On date de 1995 l’arrivée d’Internet dans le monde de l’information. Jusqu’alors, ce système mis en place en 1974 grâce à un protocole élaboré par deux chercheurs américains, Vint Cerf et Robert Kahn, et financé par le Pentagone, servait essentiellement à des échanges entre scientifiques. L’aménagement de ces protocoles permit leur ouverture au public et amorça une révolution dont personne à l’époque, ne mesura l’ampleur et qui continua pendant des années à être financée par le Département américain de la Défense par l’intermédiaire de son agence spécialisée, le Darpa. Contrairement à ce qu’imaginaient les premiers apôtres du Web, libertaires assumés, Internet n’a pas été le produit des initiatives du capitalisme libéral ou d’aventuriers de la science mais s’est constamment développé et adapté avec l’appui des plus hautes instances américaines et surtout des services de la Défense{5}.
Les journaux européens et américains adoptèrent le nouveau dispositif très vite et avec enthousiasme. Ils y virent tout naturellement un prolongement peu coûteux du papier. Il suffisait de mettre sur la Toile les articles et les photos déjà rassemblés et numérisés pour la publication et de financer cette offre complémentaire par une publicité spécifique complémentaire elle aussi du papier. La plupart des titres estimèrent que dans ces conditions on pouvait se permettre d’offrir ce service gratuitement. Pourquoi faire payer aux lecteurs un complément qui ne coûtait rien ? Les journaux français, pour leur part, étaient déjà habitués au minitel mis en place à partir de 1980 et qui se révéla très profitable pour eux grâce à un mode de rémunération de leurs services organisé à leur demande par les pouvoirs publics et grâce aussi, pour de nombreux titres, à l’exploitation du minitel rose, ancêtre des sites de rencontre d’aujourd’hui. Le Web leur apparut comme un progrès indéniable en raison de sa souplesse et de sa facilité d’accès. Ils opérèrent donc en quelques années le transfert de la télématique{6} au numérique d’Internet.

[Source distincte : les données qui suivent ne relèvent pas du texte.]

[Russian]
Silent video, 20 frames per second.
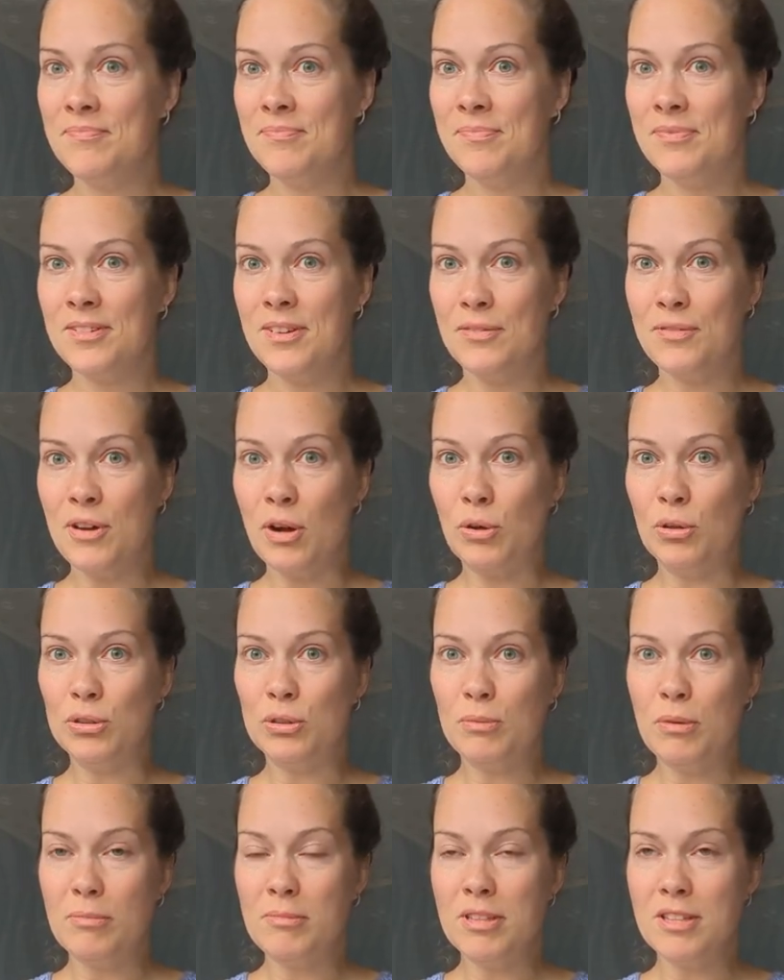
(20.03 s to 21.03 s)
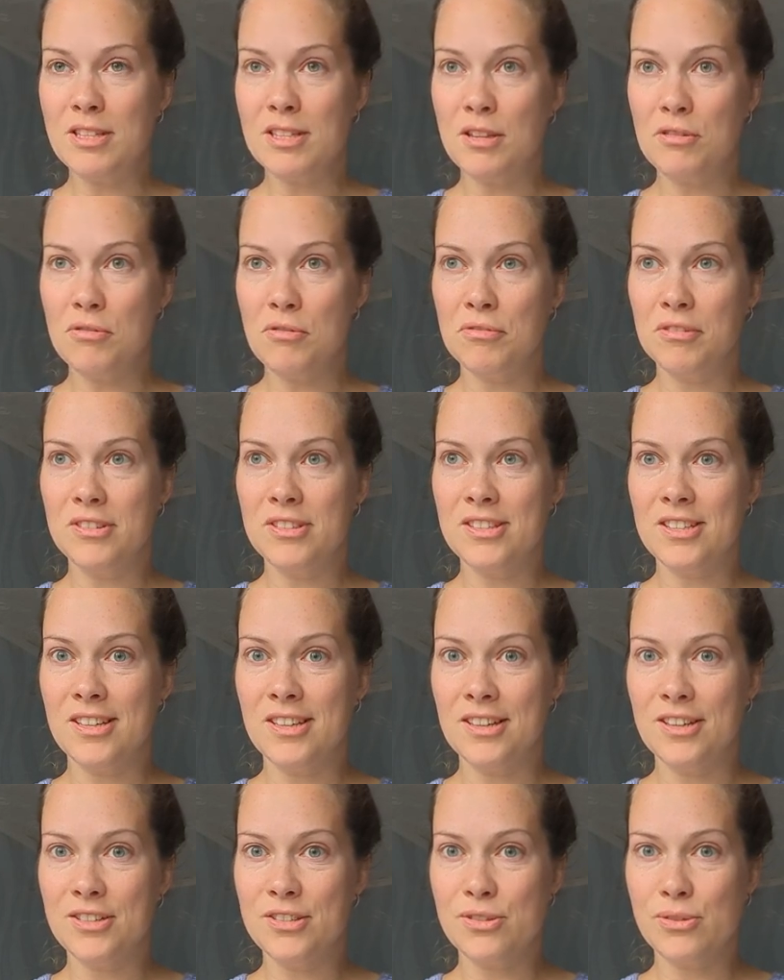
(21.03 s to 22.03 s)
но в какой-то момент
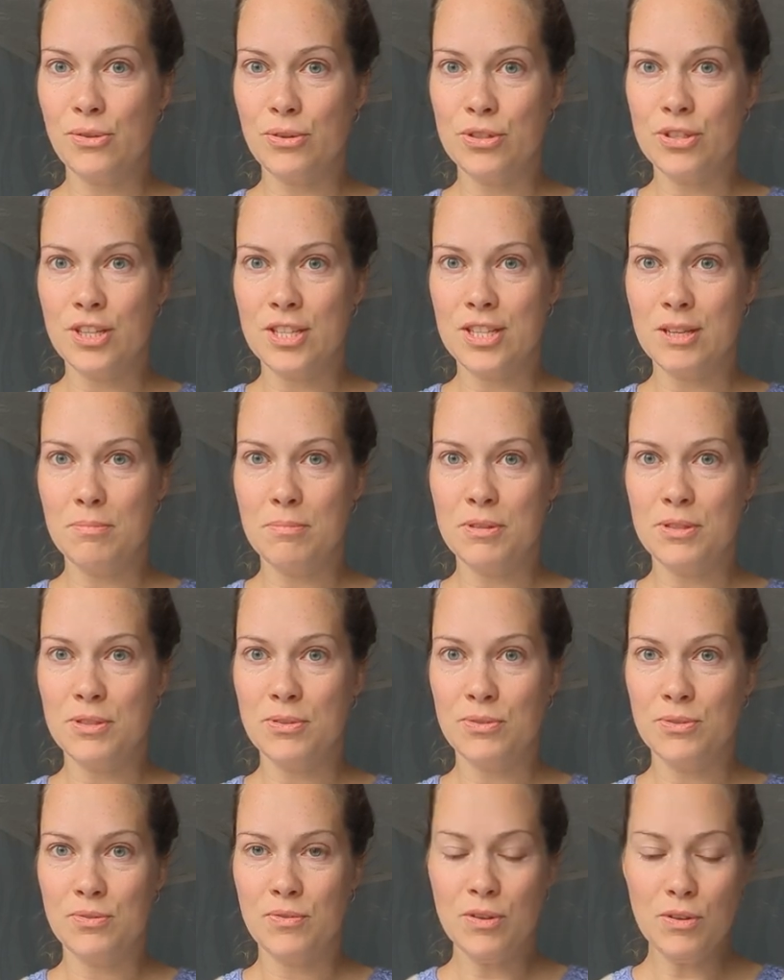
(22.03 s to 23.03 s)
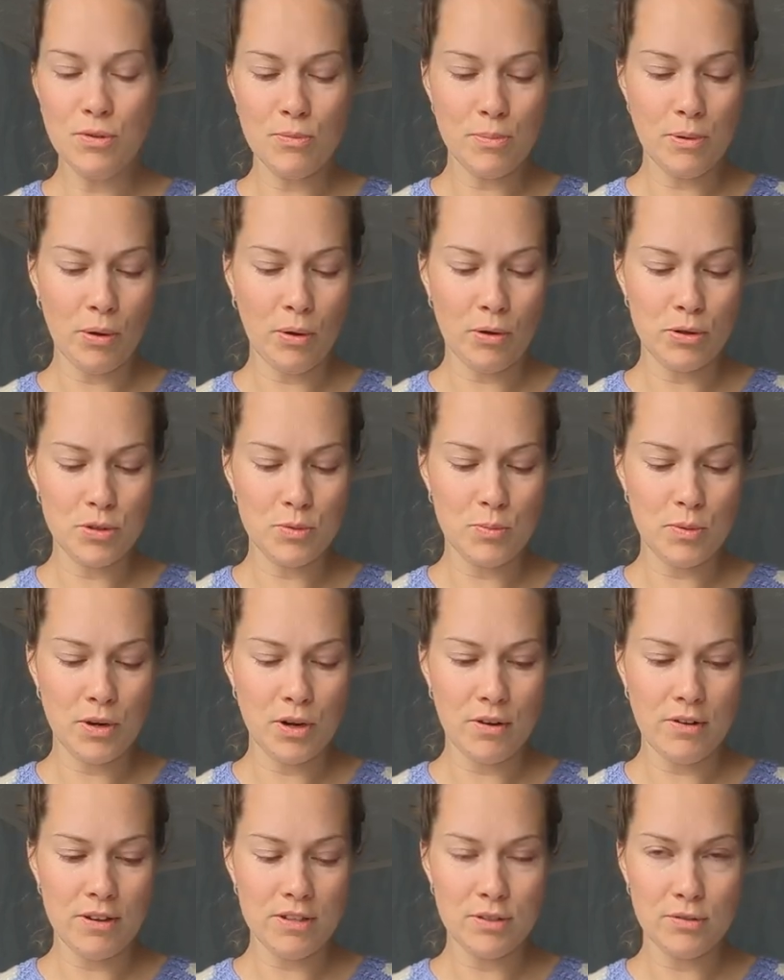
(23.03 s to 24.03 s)
становится сложно записывать видео, приходится
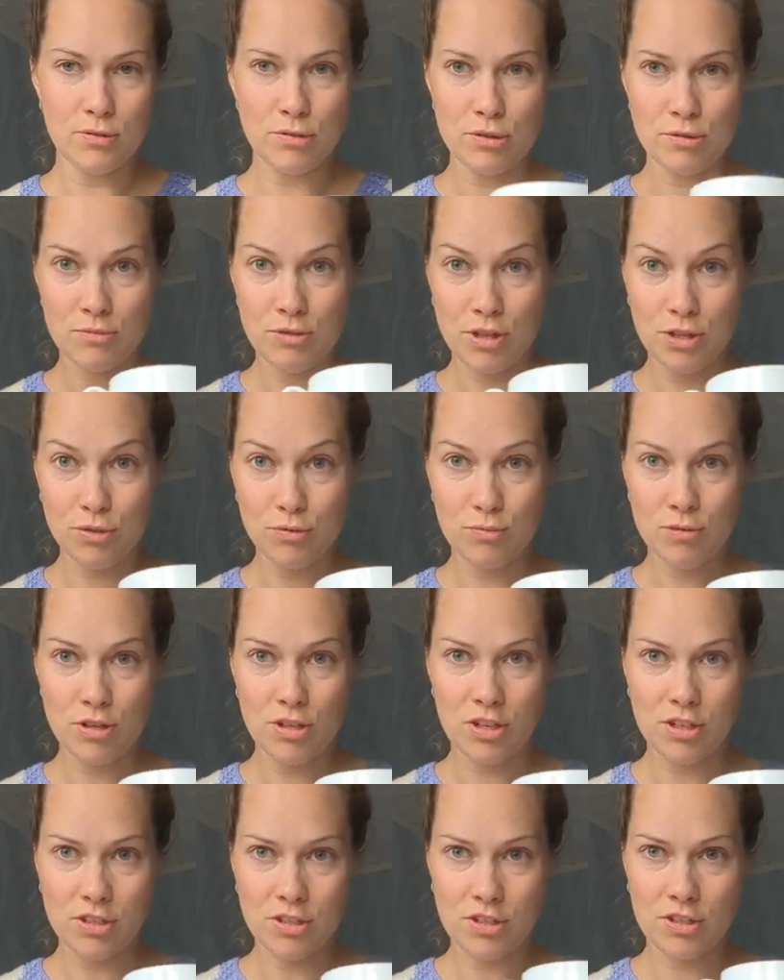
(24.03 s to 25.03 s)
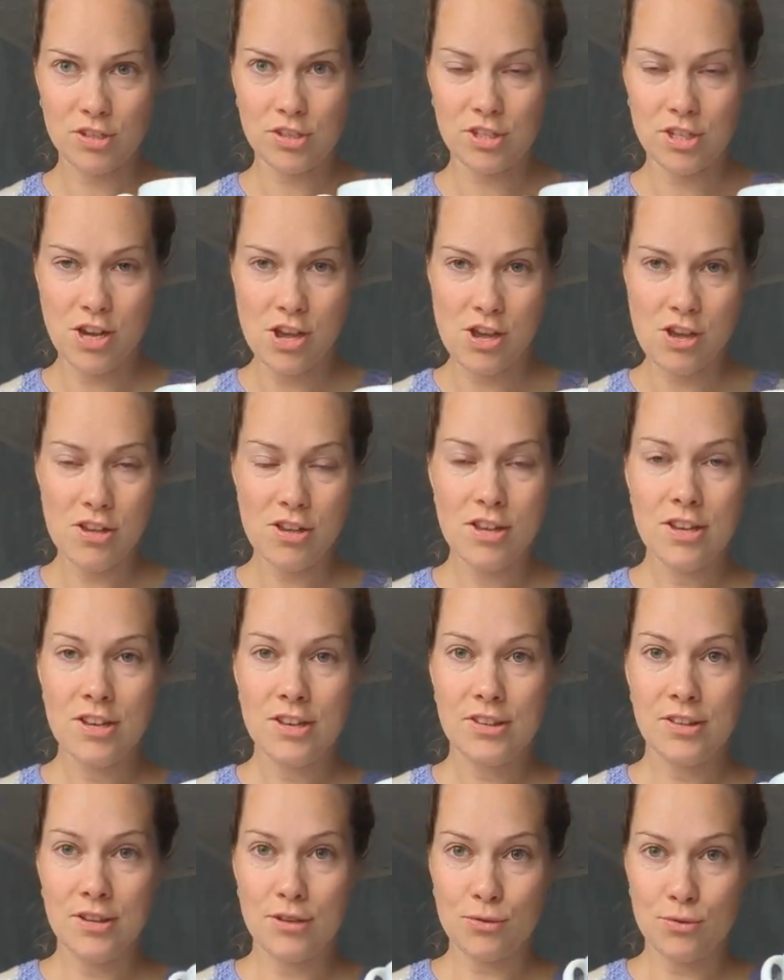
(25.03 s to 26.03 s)
прерываться. В общем, сейчас у меня чашечка чая,
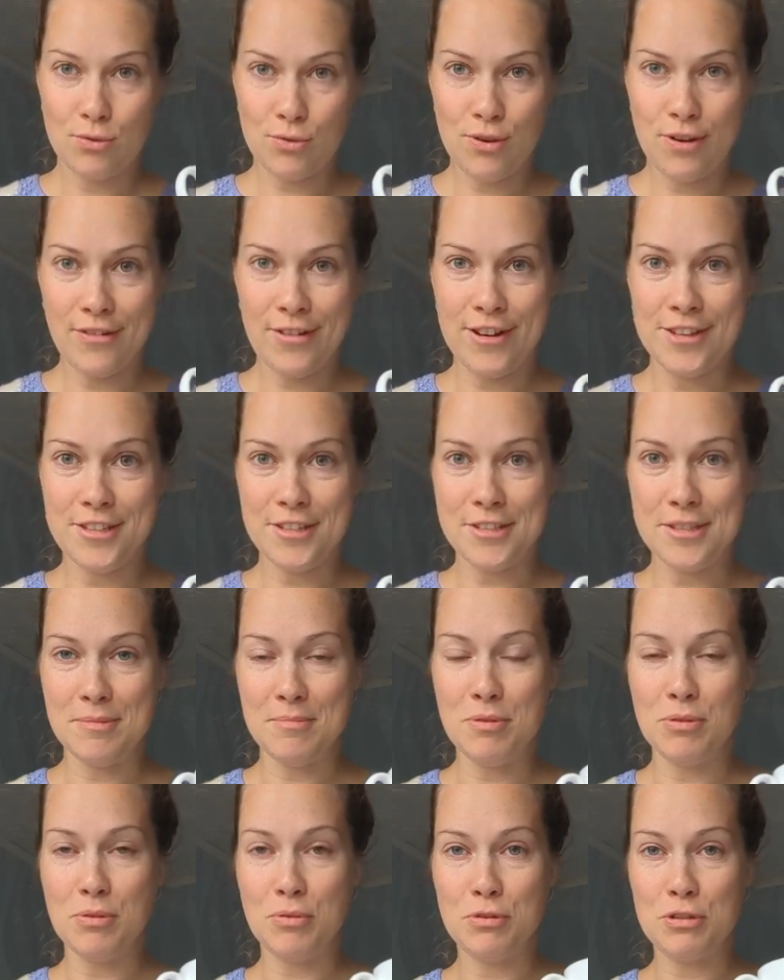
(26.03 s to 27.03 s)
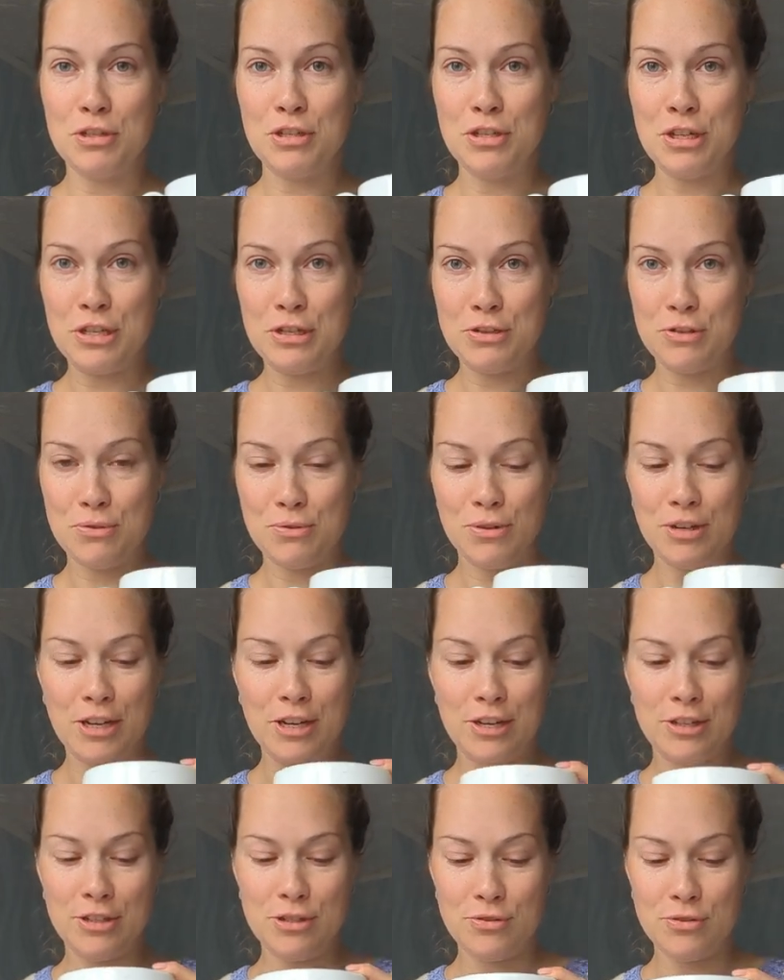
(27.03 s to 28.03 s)
так что наливайте себе тоже чашечку
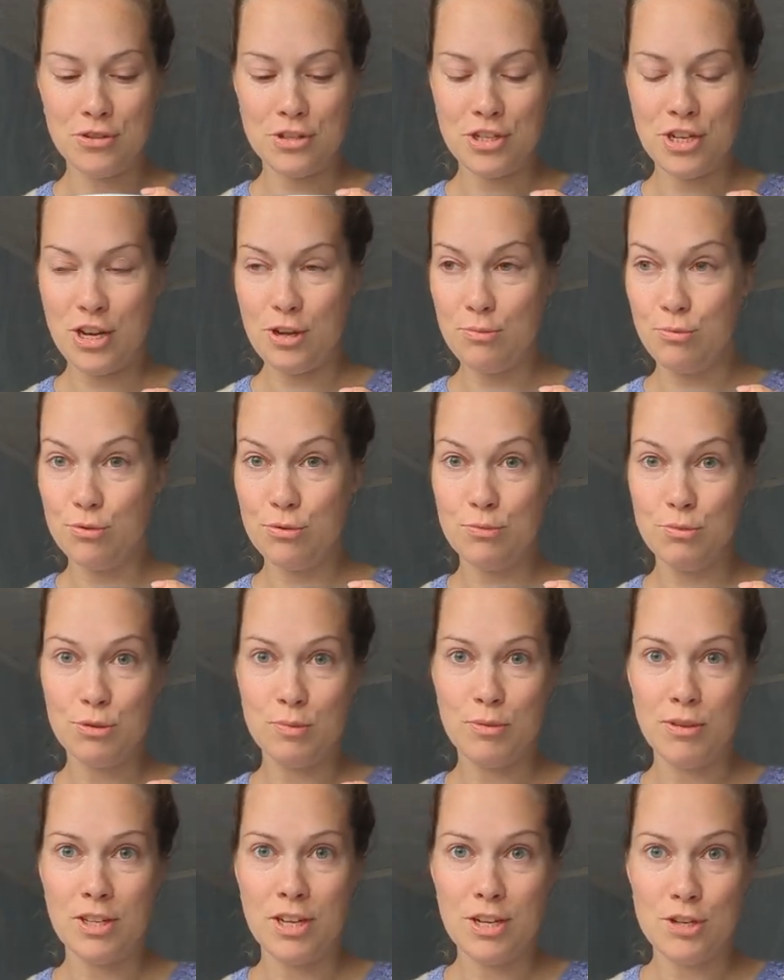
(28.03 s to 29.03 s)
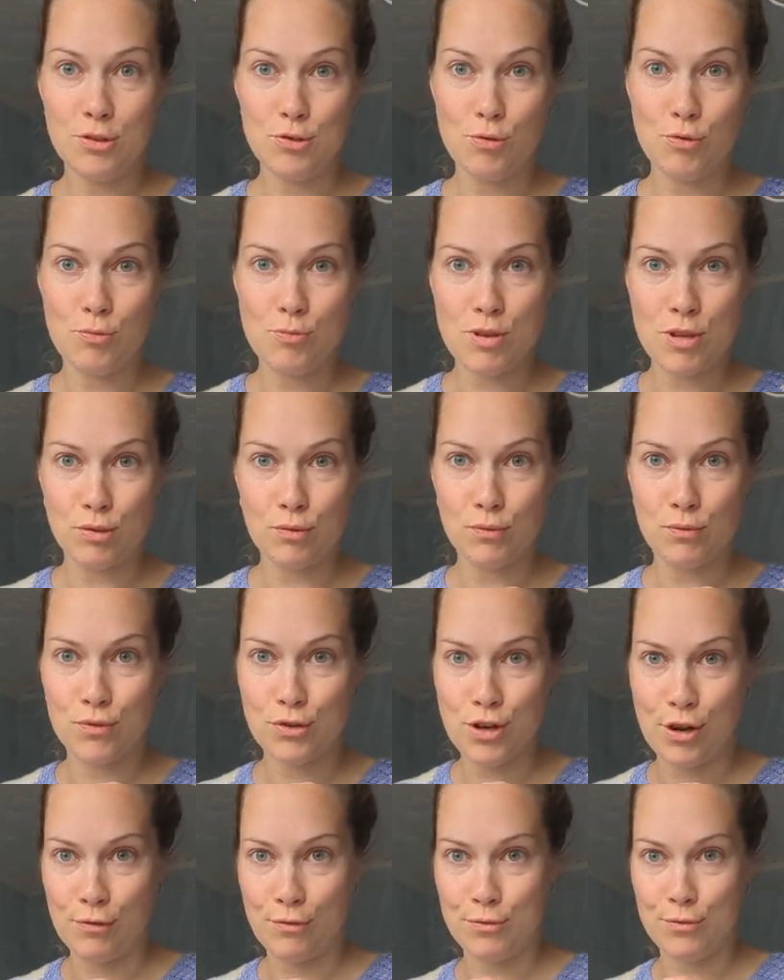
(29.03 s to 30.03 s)
горячего чая. Будем смотреть, что у меня тут в
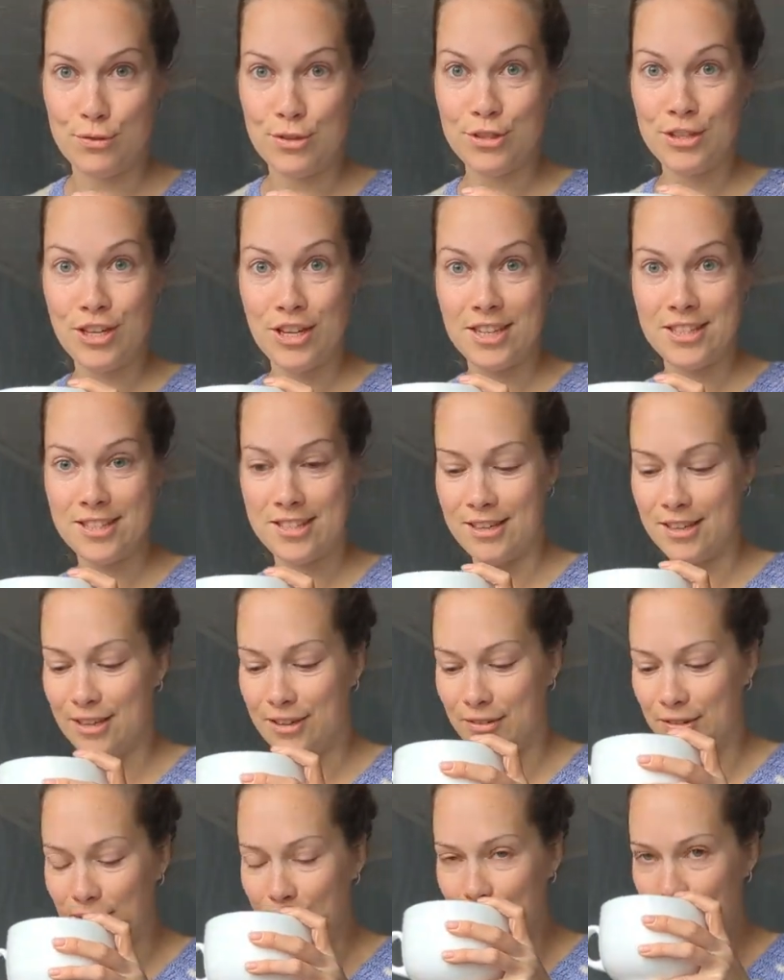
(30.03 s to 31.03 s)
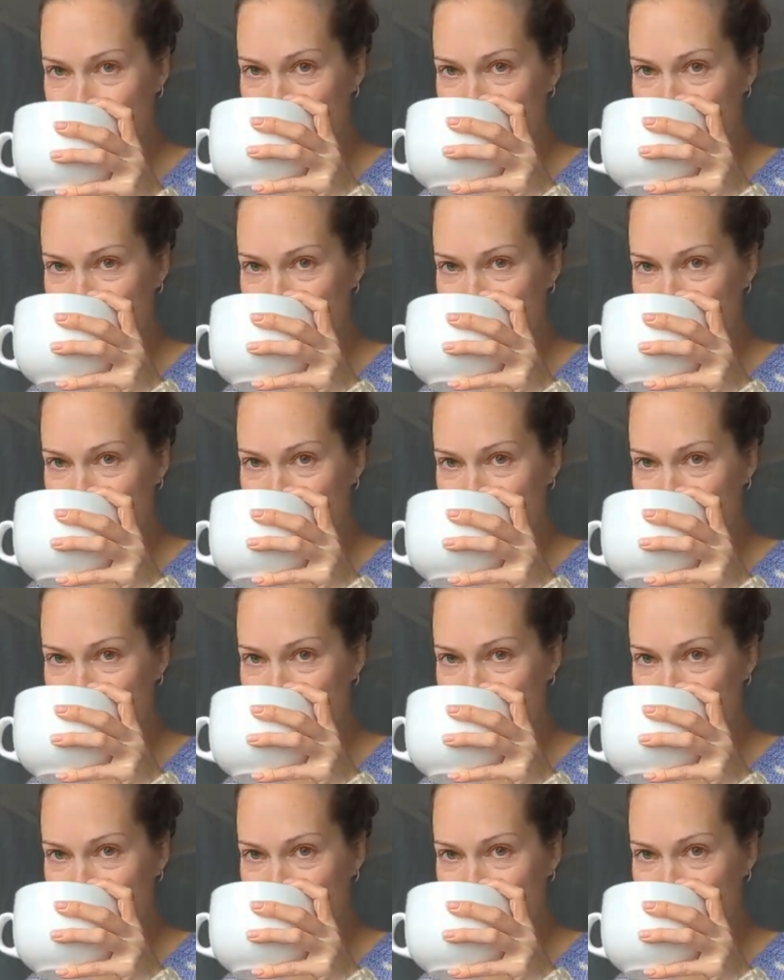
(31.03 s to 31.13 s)
шкафу интересненького.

Cette démarche de la presse se déroula en parallèle avec les initiatives des premiers utilisateurs du Web dont la vision était différente. Ces derniers se considéraient en effet comme des pionniers ouvrant la voie à un vaste champ d’expérimentation fondé sur la liberté totale des échanges et des contenus. Pour beaucoup d’entre eux, un contrôle de l’État ou d’une éventuelle instance de régulation était l’équivalent d’un acte criminel, une forme de fascisme qu’il fallait combattre impitoyablement. Le Web apparaissait comme la terre promise de tous les aspirants libertaires qui disposaient d’un espace illimité et gratuit pour s’exprimer. Il ne manqua pas de prophètes californiens, opérant autour des universités de Stanford et de Berkeley et de ce lieu qu’on baptisa alors la Silicon Valley pour annoncer le triomphe imminent de l’information libre et universelle. En 2010, un de ces observateurs, Larry Diamond, expliquait encore que « les nouveaux instruments numériques allaient permettre aux citoyens d’apporter des informations, d’exposer des abus, de mobiliser les protestataires, de surveiller les élections... d’élargir l’horizon de la démocratie{7} ».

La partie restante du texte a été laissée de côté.